+++ Data for review +++

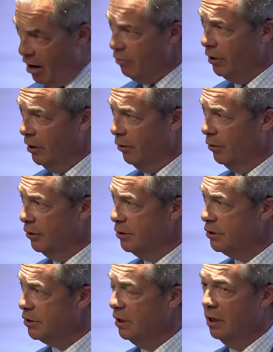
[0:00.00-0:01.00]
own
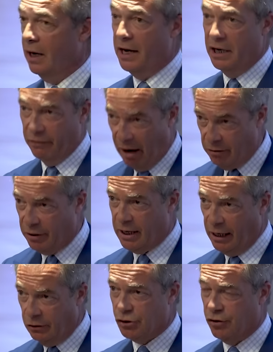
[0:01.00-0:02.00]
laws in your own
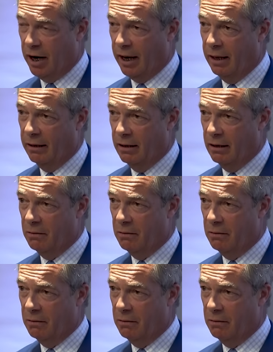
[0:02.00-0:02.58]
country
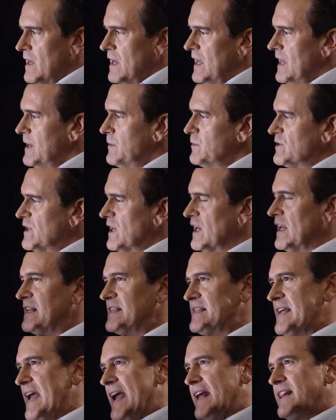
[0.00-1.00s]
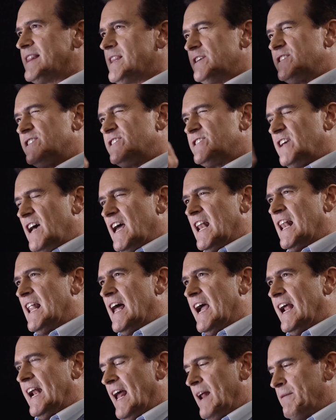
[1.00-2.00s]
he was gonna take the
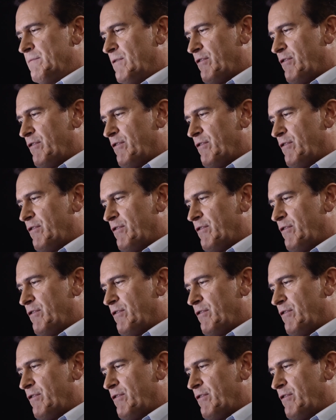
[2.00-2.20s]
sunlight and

+++
+++ Data for review +++

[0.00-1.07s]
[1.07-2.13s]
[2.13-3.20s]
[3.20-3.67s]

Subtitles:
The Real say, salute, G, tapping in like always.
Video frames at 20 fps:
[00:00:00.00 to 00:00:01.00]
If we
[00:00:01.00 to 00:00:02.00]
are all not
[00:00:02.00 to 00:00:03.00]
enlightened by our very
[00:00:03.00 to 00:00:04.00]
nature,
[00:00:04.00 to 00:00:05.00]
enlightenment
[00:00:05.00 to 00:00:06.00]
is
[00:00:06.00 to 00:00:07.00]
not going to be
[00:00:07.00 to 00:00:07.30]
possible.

+++
+++ Data for review +++

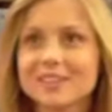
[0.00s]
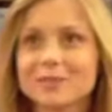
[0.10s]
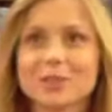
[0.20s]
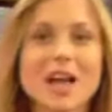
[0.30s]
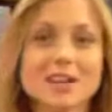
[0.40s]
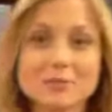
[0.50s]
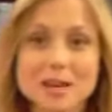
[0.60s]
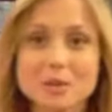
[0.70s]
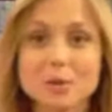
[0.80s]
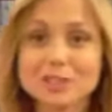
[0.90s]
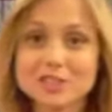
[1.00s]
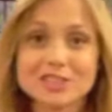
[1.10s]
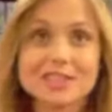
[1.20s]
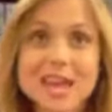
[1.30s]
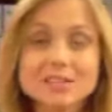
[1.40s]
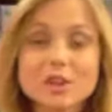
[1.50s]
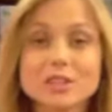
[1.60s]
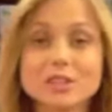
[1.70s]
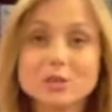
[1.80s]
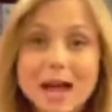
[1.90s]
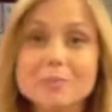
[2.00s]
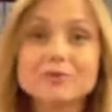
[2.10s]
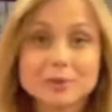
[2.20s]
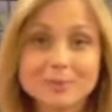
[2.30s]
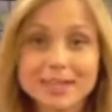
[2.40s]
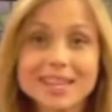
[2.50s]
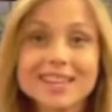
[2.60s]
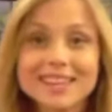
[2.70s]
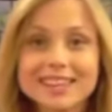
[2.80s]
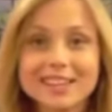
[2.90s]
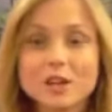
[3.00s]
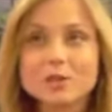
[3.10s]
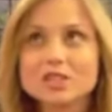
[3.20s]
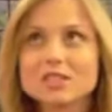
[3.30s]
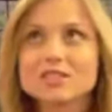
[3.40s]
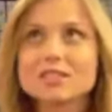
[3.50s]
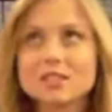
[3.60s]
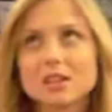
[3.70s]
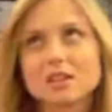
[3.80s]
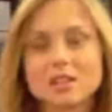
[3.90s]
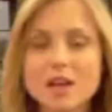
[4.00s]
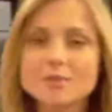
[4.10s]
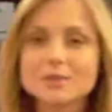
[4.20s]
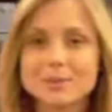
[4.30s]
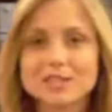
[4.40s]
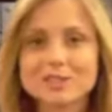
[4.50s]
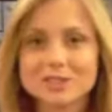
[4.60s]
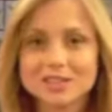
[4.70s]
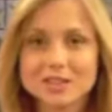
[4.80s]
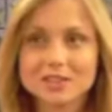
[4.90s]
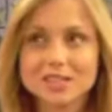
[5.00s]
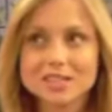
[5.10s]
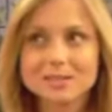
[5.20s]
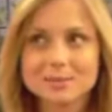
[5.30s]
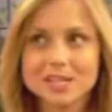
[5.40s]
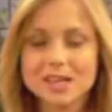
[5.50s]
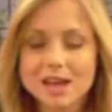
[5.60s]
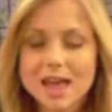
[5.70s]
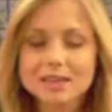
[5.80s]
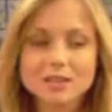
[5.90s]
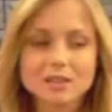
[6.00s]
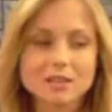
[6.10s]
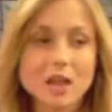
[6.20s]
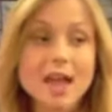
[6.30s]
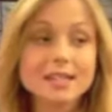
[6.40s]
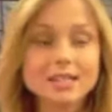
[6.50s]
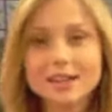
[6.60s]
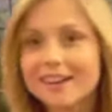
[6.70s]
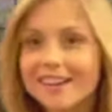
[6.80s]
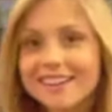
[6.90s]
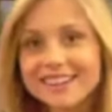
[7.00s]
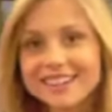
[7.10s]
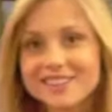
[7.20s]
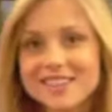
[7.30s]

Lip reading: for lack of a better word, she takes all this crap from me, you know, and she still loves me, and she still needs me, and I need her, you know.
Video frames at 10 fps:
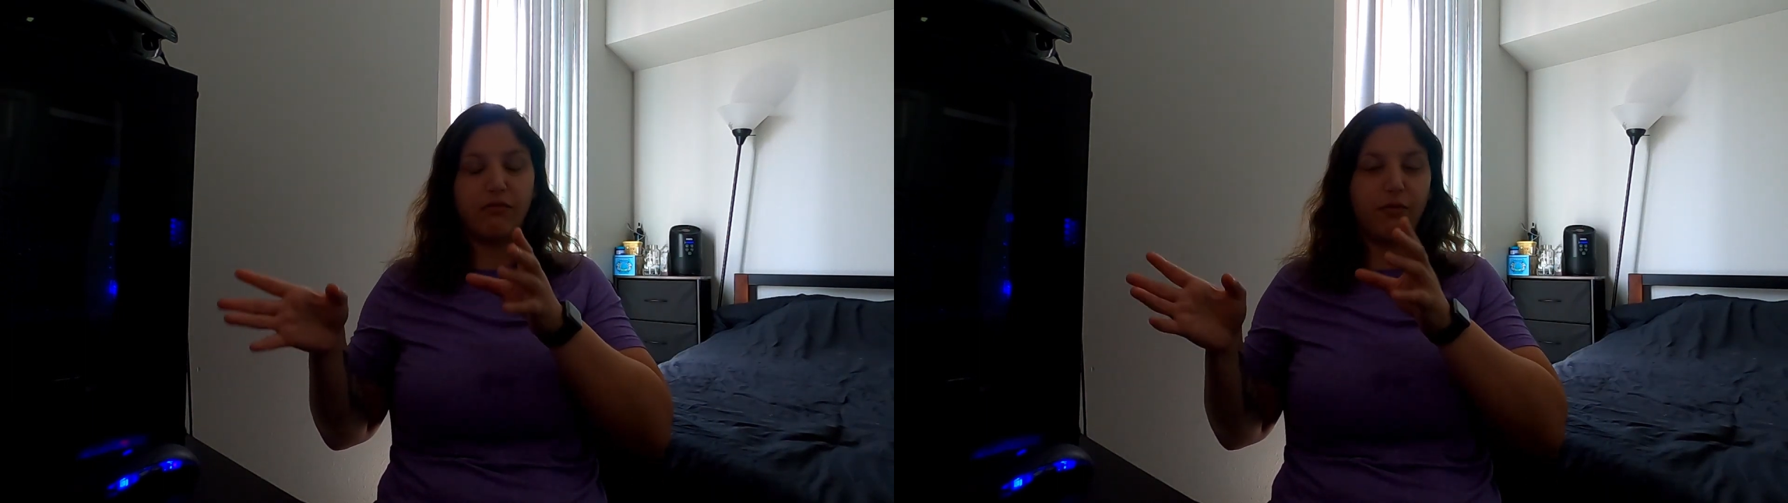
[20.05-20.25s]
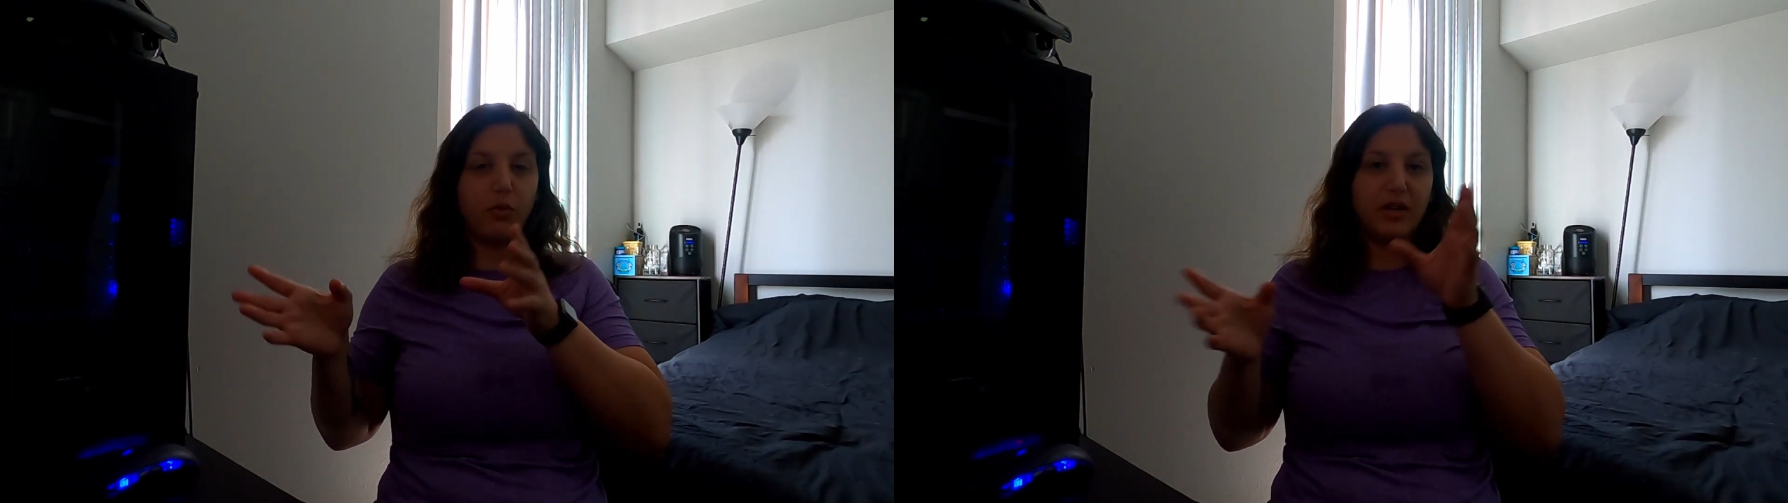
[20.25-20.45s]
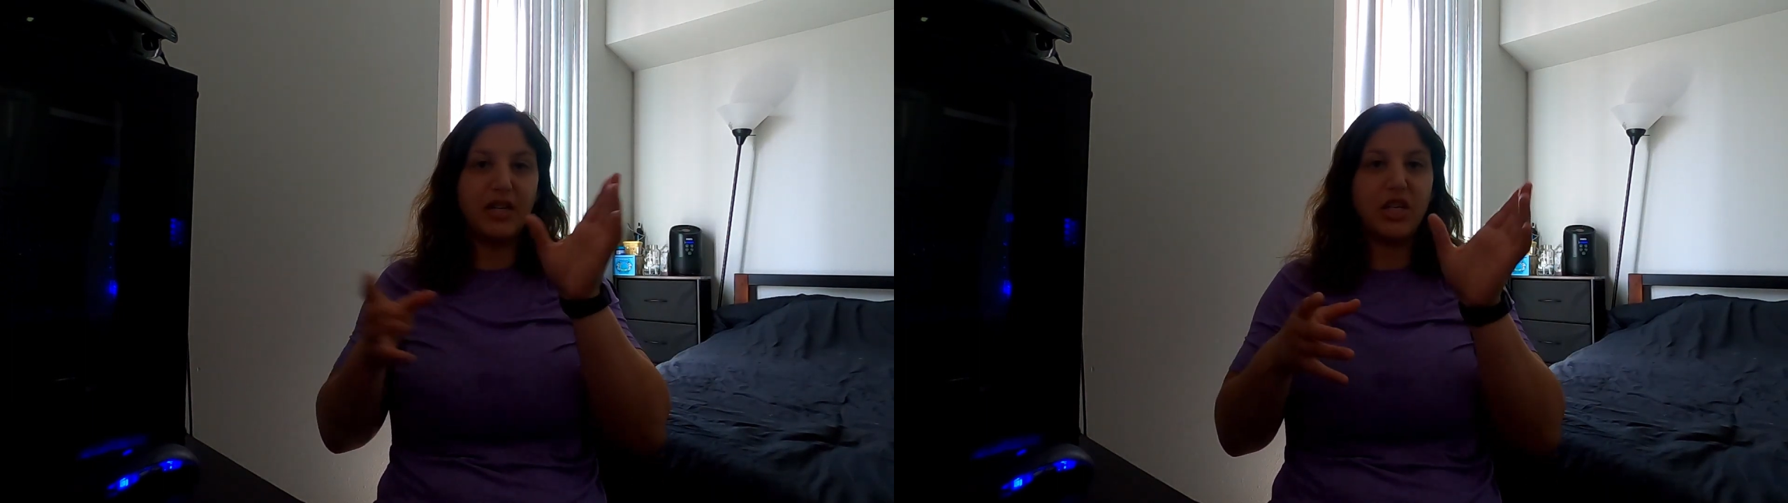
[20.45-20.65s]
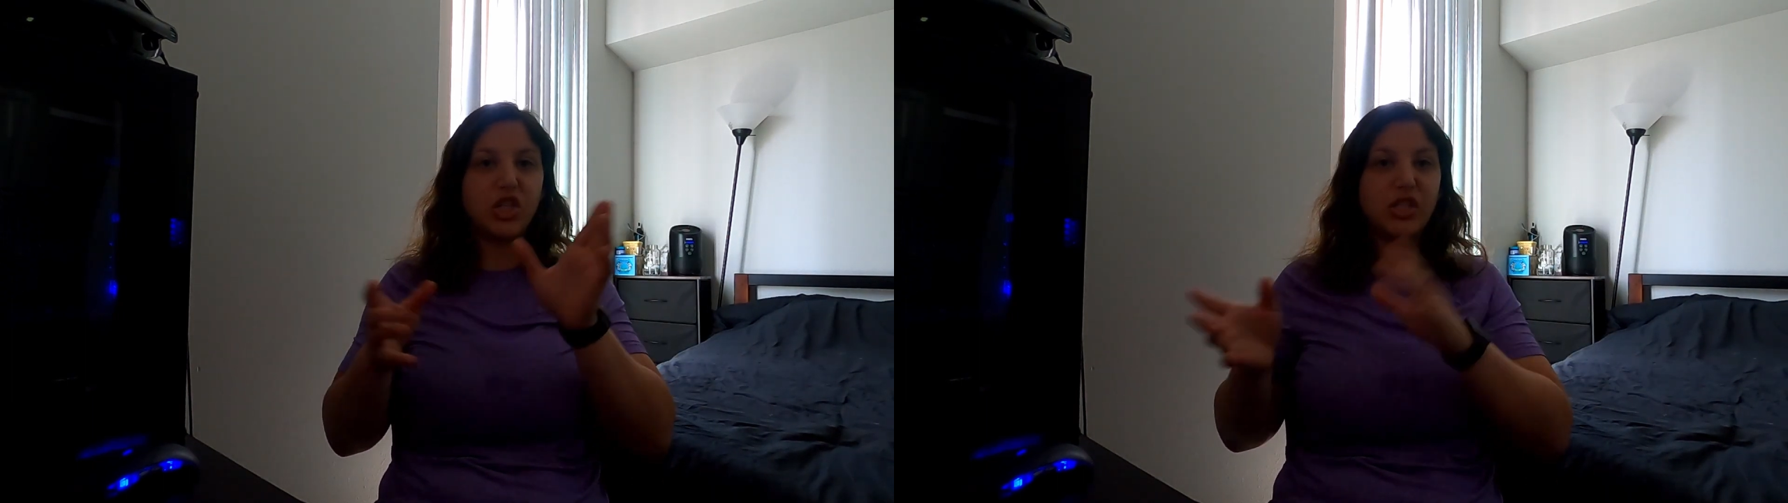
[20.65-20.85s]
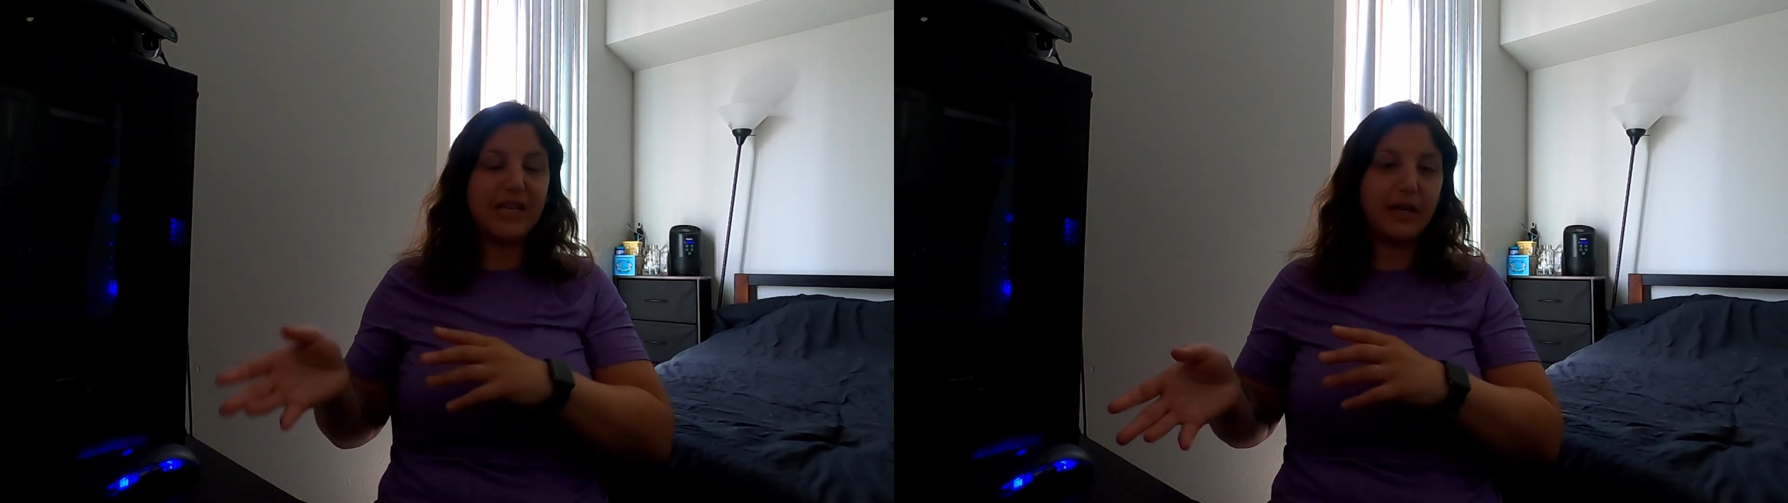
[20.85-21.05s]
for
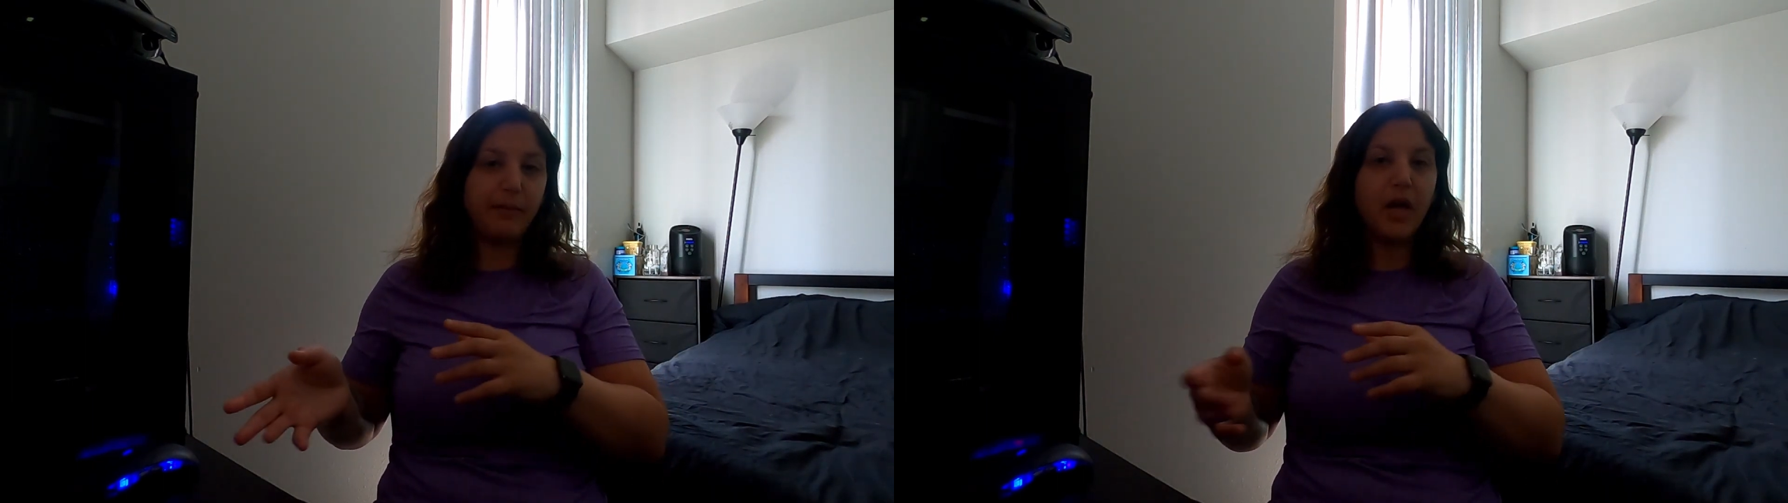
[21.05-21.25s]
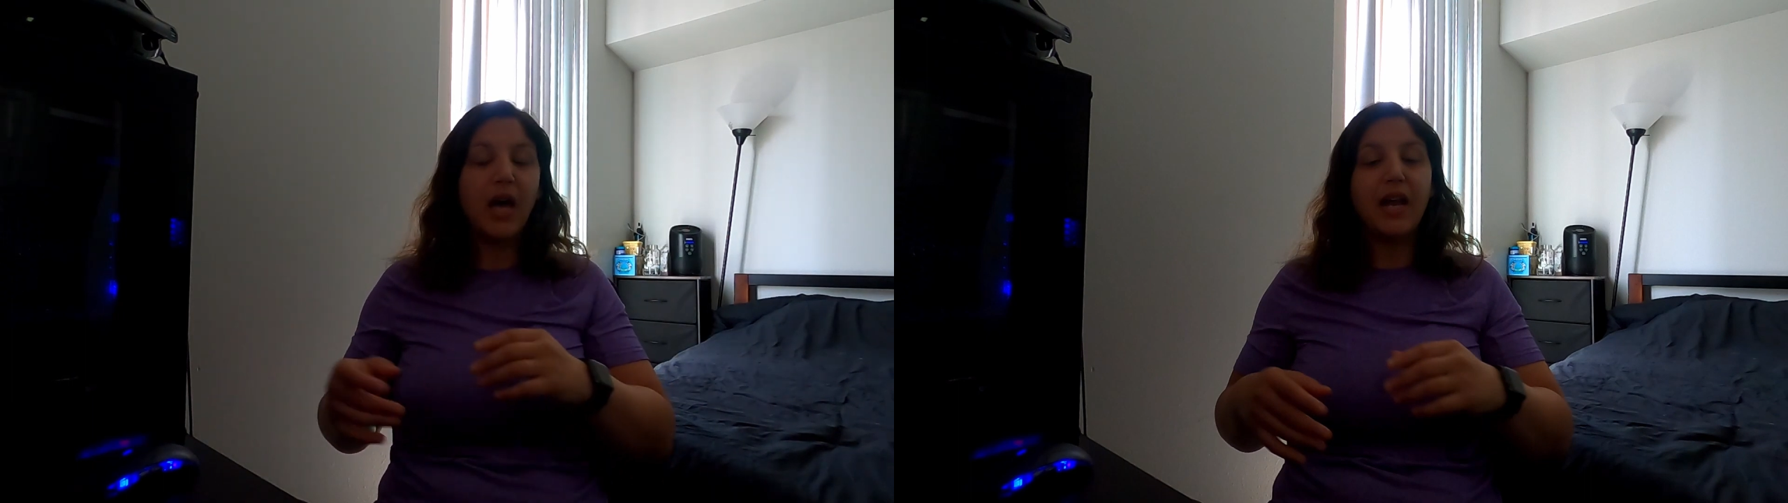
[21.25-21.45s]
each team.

+++

All lines carrying the word "Video" must be copied from the data above.

**The completed task:**
Video frames at 20 fps:
Video frames at 10 fps:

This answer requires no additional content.